The latest survey marks the fourth time since the Macondo well was permanently sealed in September 2010 that it has been visually inspected by remotely operated vehicles (ROV) at the sea floor and confirmed not to be leaking.
Under a plan approved by the Coast Guard, BP and Transocean deployed ROVs early last week to determine whether there is residual oil still trapped under wreckage on the sea floor that may be escaping and causing the sheen on the water’s surface. The Coast Guard has said the sheen is not recoverable and poses no risk to the shoreline.
The four-day survey was conducted jointly by BP and Transocean, owner of the Deepwater Horizon drilling rig, with Coast Guard oversight. It was performed in the presence of the Federal On-Scene Coordinator (FOSC) for the Deepwater Horizon oil spill, as well as representatives from the Interior Department’s Bureau of Safety and Environmental Enforcement (BSEE) and Bureau of Ocean Energy Management (BOEM) and State On-Scene Coordinators from Louisiana, Mississippi and Florida.
During the survey, the ROVs inspected the drilling rig, portions of the riser that once connected the rig to the sea floor and BP’s cofferdam, an 86-ton, steel container that was lowered over a leaking drill pipe during the Deepwater Horizon response in 2010 in an attempt to capture the oil and siphon it to the surface. The cofferdam, which was not part of the operation to seal the well itself, now sits abandoned on the sea floor, roughly 1500 feet from the Macondo well. While the survey was focused on finding still-trapped oil in the wreckage, it also looked at the Macondo well head and the well heads of its two associated relief wells to confirm integrity.

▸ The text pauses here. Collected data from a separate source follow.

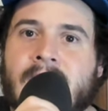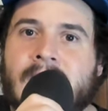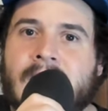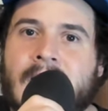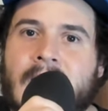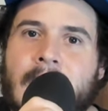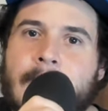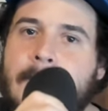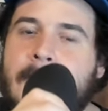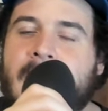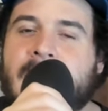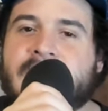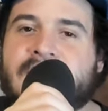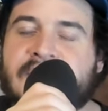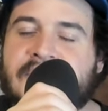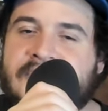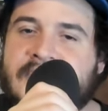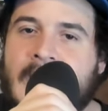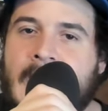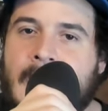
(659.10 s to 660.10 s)
a bunch of
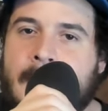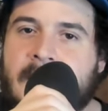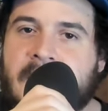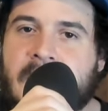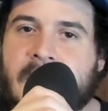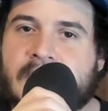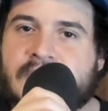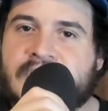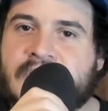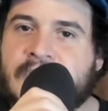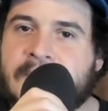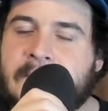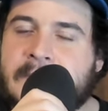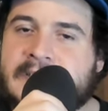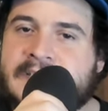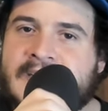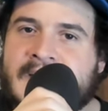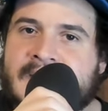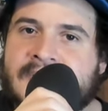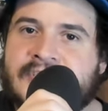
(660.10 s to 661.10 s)
dominoes could
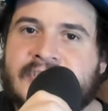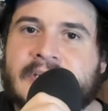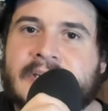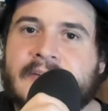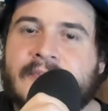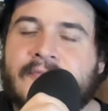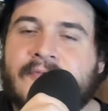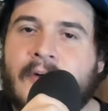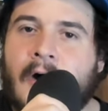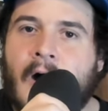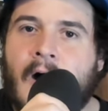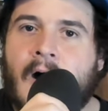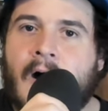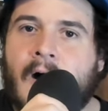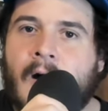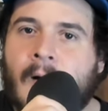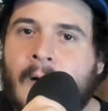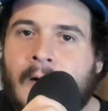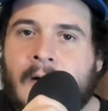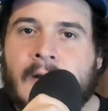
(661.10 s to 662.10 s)
potentially
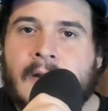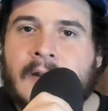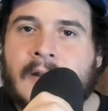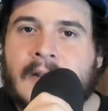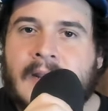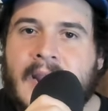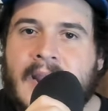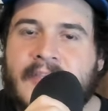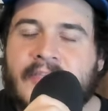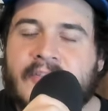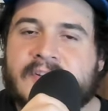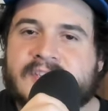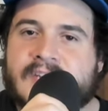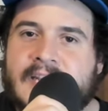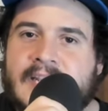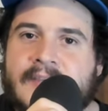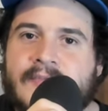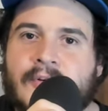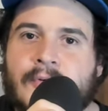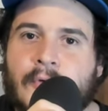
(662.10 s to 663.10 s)
fall. And there's
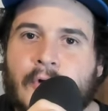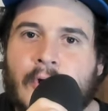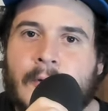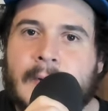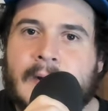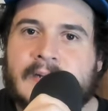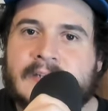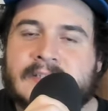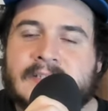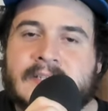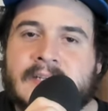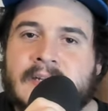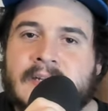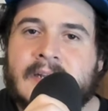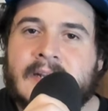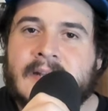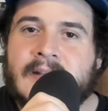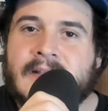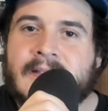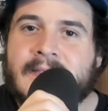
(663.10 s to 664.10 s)
even rumors
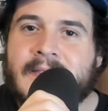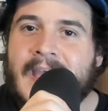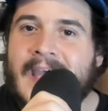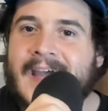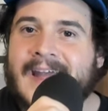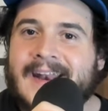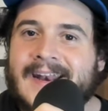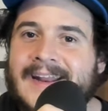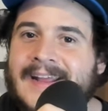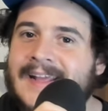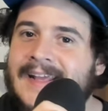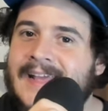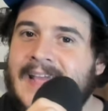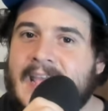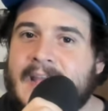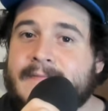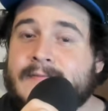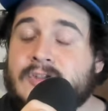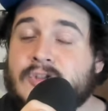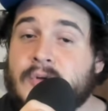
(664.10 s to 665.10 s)
that
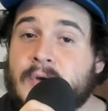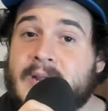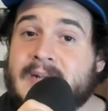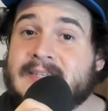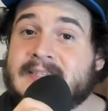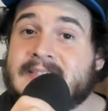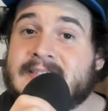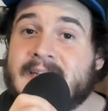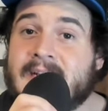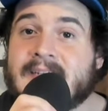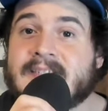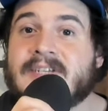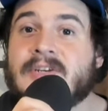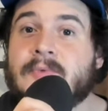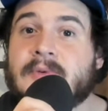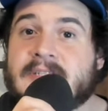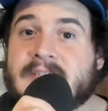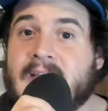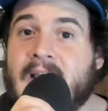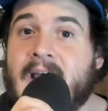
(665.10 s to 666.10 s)
if Truex doesn't
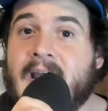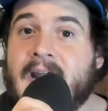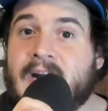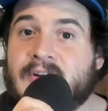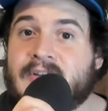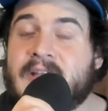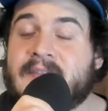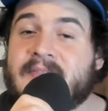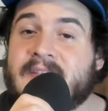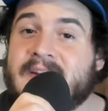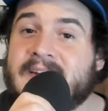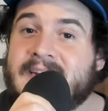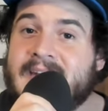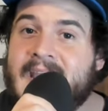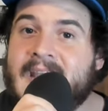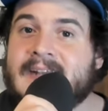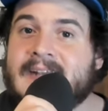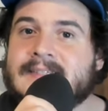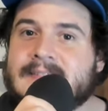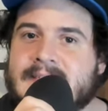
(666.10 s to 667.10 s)
retire, that the
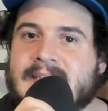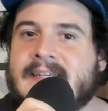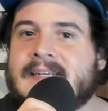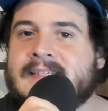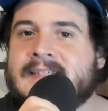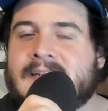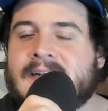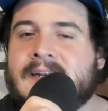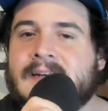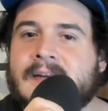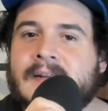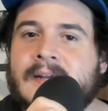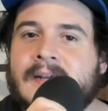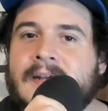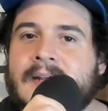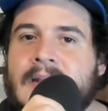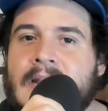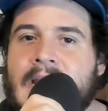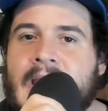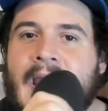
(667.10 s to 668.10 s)
next season,
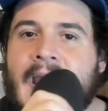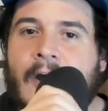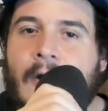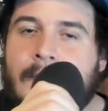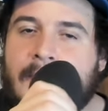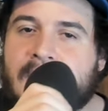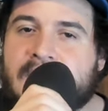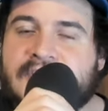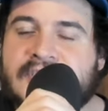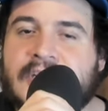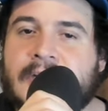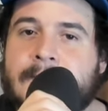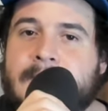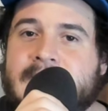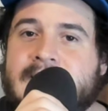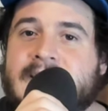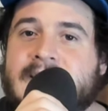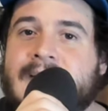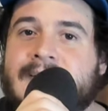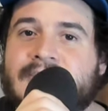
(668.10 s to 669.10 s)
Kyle Busch could
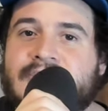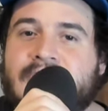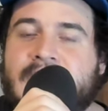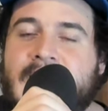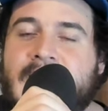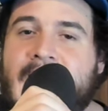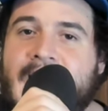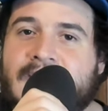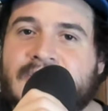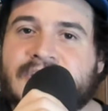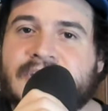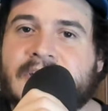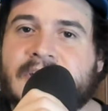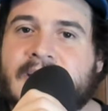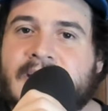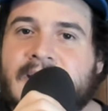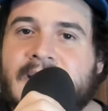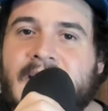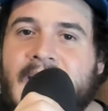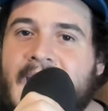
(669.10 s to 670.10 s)
potentially
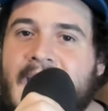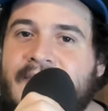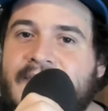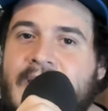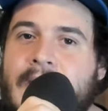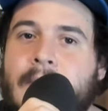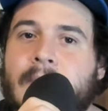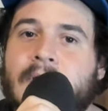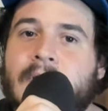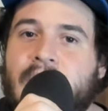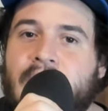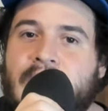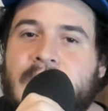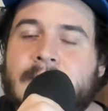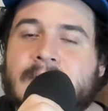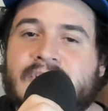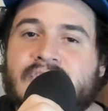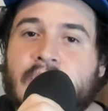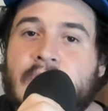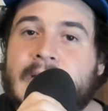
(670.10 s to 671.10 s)
actually have that reunion with
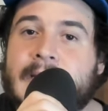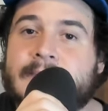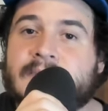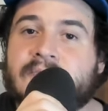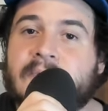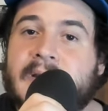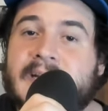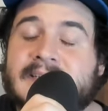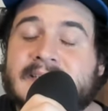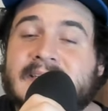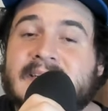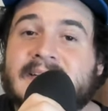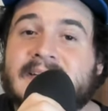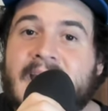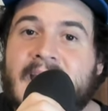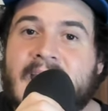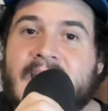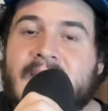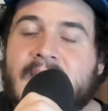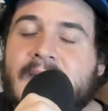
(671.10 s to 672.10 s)
Joe Gibbs Racing
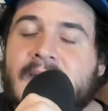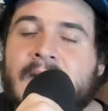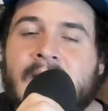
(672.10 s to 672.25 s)
then.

No conclusive evidence of hydrocarbons leaking was observed from any of the surveyed areas. However, a white, cloudy substance appeared to be emanating from several places on the overturned rig, and samples of the substance were collected. BP will review the results of the investigation with the Coast Guard.
The Macondo well was capped on July 15, 2010, and permanently sealed with cement on Sept. 19, 2010. The well was later plugged and abandoned with the approval and oversight of the U.S. government. Well integrity was confirmed during and after the abandonment process.

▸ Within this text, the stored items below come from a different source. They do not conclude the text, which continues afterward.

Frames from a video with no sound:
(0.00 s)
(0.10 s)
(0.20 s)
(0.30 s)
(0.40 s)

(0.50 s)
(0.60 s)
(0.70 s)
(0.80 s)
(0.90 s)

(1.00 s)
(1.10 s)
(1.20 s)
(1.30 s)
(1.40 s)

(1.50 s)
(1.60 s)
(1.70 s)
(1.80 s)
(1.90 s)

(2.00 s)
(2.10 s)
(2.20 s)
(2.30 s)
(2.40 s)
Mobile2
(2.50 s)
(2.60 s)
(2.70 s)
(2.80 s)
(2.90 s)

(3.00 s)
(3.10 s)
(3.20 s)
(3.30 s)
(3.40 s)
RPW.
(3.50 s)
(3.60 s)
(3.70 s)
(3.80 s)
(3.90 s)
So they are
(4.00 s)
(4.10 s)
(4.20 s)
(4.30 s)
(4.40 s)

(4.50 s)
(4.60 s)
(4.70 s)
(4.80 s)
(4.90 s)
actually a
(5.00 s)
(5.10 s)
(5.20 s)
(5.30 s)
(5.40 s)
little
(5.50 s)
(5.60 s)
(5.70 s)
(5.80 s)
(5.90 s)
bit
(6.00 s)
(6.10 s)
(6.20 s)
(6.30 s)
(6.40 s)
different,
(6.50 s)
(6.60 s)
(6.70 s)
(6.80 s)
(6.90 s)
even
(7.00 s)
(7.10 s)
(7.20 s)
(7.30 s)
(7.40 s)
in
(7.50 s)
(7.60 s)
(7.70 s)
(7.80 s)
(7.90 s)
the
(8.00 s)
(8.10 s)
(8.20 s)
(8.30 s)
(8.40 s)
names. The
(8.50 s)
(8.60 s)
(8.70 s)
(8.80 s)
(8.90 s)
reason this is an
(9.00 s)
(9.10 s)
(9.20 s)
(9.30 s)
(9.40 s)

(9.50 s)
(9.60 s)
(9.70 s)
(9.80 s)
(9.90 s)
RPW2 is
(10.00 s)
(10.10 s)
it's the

On Aug. 25, 2011, BP again confirmed the integrity of the Macondo well and the two associated relief wells with an ROV inspection that came after a surface sheen was reported near the well site.

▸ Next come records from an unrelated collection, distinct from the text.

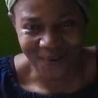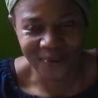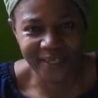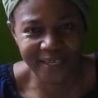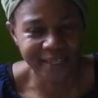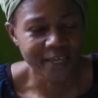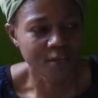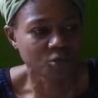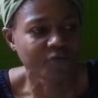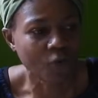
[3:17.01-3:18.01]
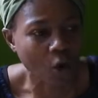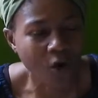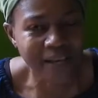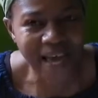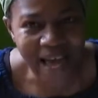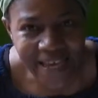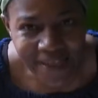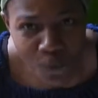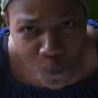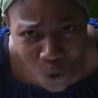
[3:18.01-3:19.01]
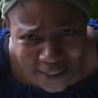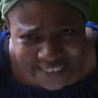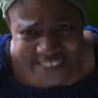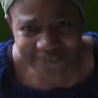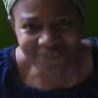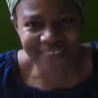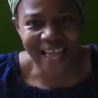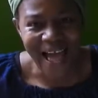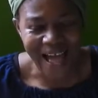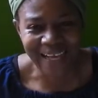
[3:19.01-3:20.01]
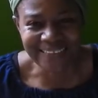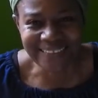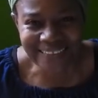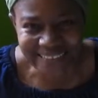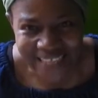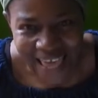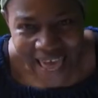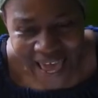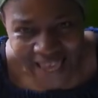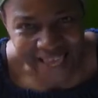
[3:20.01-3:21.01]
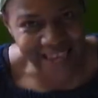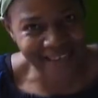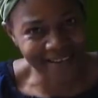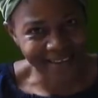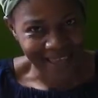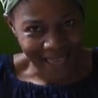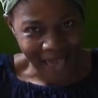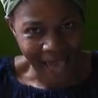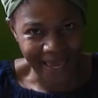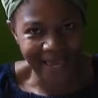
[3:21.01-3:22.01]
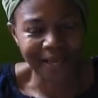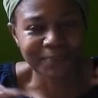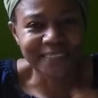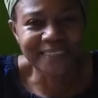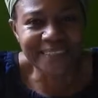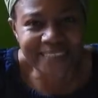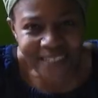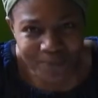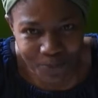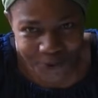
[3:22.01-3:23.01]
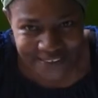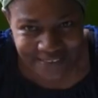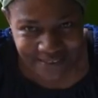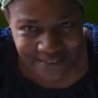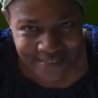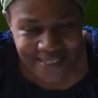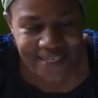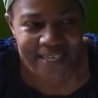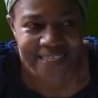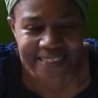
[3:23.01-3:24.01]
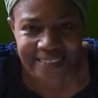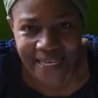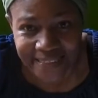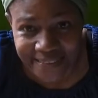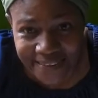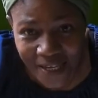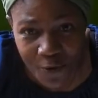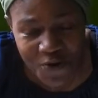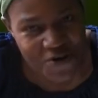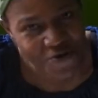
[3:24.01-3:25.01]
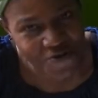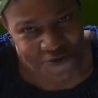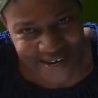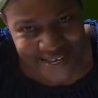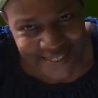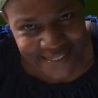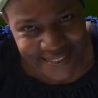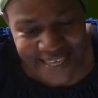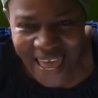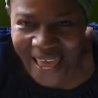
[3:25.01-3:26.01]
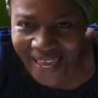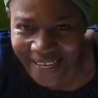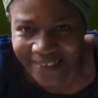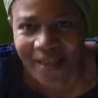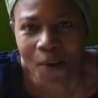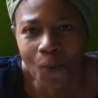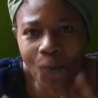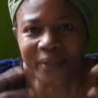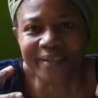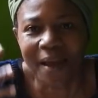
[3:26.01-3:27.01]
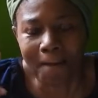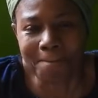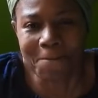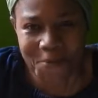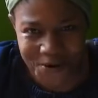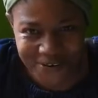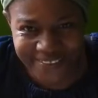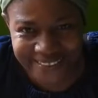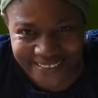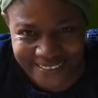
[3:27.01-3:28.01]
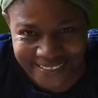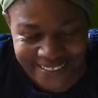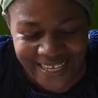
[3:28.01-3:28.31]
Okay, so for all that, I want to give thanks, and I am celebrating it, yes, with grace and with mercy.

A third ROV inspection followed when BP reported another surface sheen at Mississippi Canyon 252 on September 16, 2012, to the National Response Center. Following the discovery, BP took a number of voluntary actions to monitor the situation, including surveys by aircraft and vessel. The FOSC then issued a Notice of Federal Interest to BP and Transocean, which together developed a plan to survey the well area with ROVs. That plan was approved by the Coast Guard and resulted in continuous monitoring from October 15 through October 17. It also led to the discovery of oil droplets leaking from an abandoned piece of subsea equipment used in the response called a cofferdam. Days later, ROVs plugged openings in the 86-ton container, which sits roughly 1500 feet from the Macondo well head, to prevent additional residual oil from escaping.
The fourth and latest ROV inspection was conducted after BP on Nov. 2 reported a sheen in the vicinity of the accident site.
BP will continue to work with the Coast Guard and Transocean on any further steps, as needed, to address the results of the most recent ROV survey.